28 March 2016

Exploratory Data analysis With R – Part I

Exploratory Data Analysis: The First Statistical Glance of the Data

In this blog, we will learn about the basic analysis tasks what we should apply to our data before we go ahead and build complex models.

We will discuss the basic statistical properties that almost all the data have and can be used to extract information from the data. These steps are commonly known as Exploratory Data Analysis (EDA).

Exploratory Data Analysis

John Tukey suggested using EDA to collect and analyze data—not to confirm a hypothesis, but to form a hypothesis that could later be confirmed through other methods.

In statistics, EDA is an approach to analyze data sets to summarize their main characteristics, with the help of descriptive statistics and visual methods. Primarily, EDA is used for visualizing what the data can tell us about itself without performing a complex operation on it.

Before making inferences from data, it is essential to examine all of its variables.

Why?

To listen to the data:

maximize insight into a data set
to detect mistakes i.e. detect outliers and anomalies
extract important variables
to see patterns in the data
to find violations of statistical assumptions
to generate hypotheses
test underlying assumptions

…because if you don’t, you may have trouble later.

Exploratory Data Analysis involves both graphical displays of data and numerical summaries of data.
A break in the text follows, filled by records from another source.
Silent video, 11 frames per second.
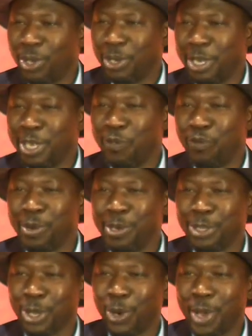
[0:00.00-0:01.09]
The difference
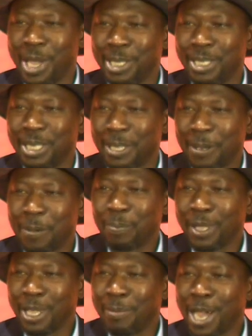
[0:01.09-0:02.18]
is always
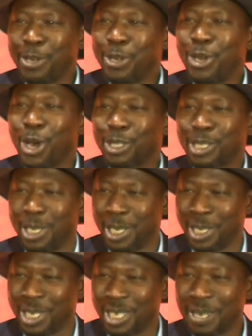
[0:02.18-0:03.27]
about the
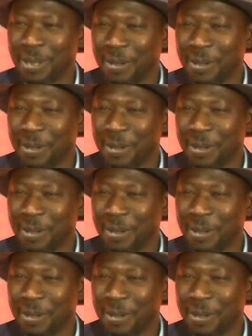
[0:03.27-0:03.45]
dots.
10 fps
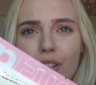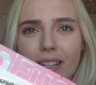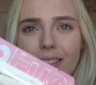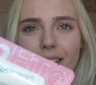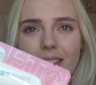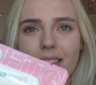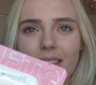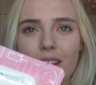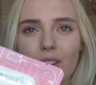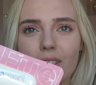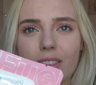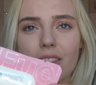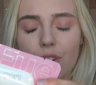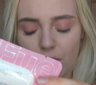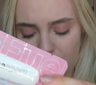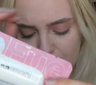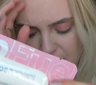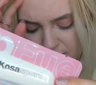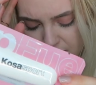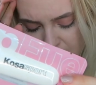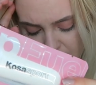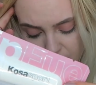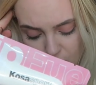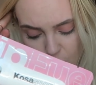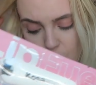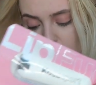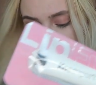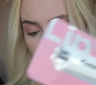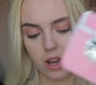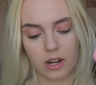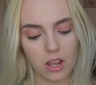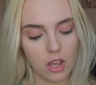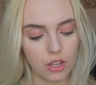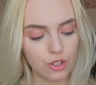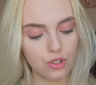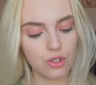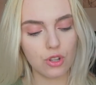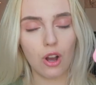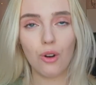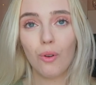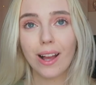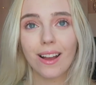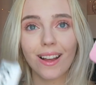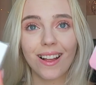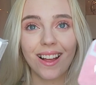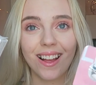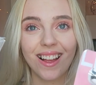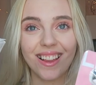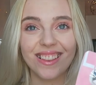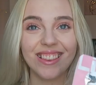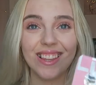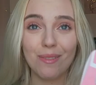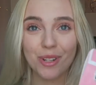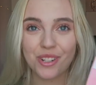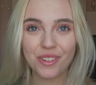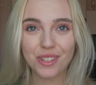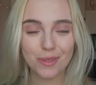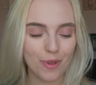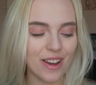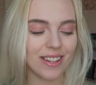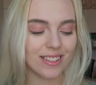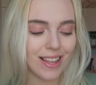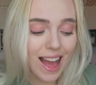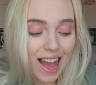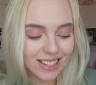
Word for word: Look at this. They are literally my aesthetic. Oh my god. So, let me show you these products.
In this blog, we will discuss:

numerical summaries or descriptive statistics
check details of data density and
graphical analysis

Dataset

Following are the components of a data/dataset:

A data set is often represented as a matrix
There is a row for each unit
There is a column for each variable
A unit is an object that can be measured, such as a person, or a thing
A variable is a characteristic of a unit that can be assigned a number or a category

Dimensionality of Data Sets

Univariate: Measurement made on one variable per subject
Bivariate: Measurement made on two variables per subject
Multivariate: Measurement made on many variables per subject

Type of variables

Qualitative: Variables take on values that are names or labels.

Example: The color of a ball (e.g., red, green, blue) or the breed of a dog (e.g., collie, shepherd, terrier.

Types:
- Nominal: It does not matter which way the categories are ordered in tabular or graphical displays of the data — all orderings are equally meaningful. For example, a student’s religion (Atheist, Christian, Muslim, Hindu, …) is nominal.
- Ordinal: A categorical variable whose categories can be meaningfully ordered is called ordinal. For example, a student’s grade in an exam (A, B, C or Fail) is ordinal.

Quantitative: Variables that are measured on a numeric or quantitative scale.

Example: Age, count of anything etc.

Types:
- Discrete: A discrete variable is one that cannot take on all values within the limits of the variable.

For example, number of children is a discrete numerical variable (a count). The variable cannot have the value 1.7

Continuous: If a variable can take on any value between two specified values, it is called a continuous variable.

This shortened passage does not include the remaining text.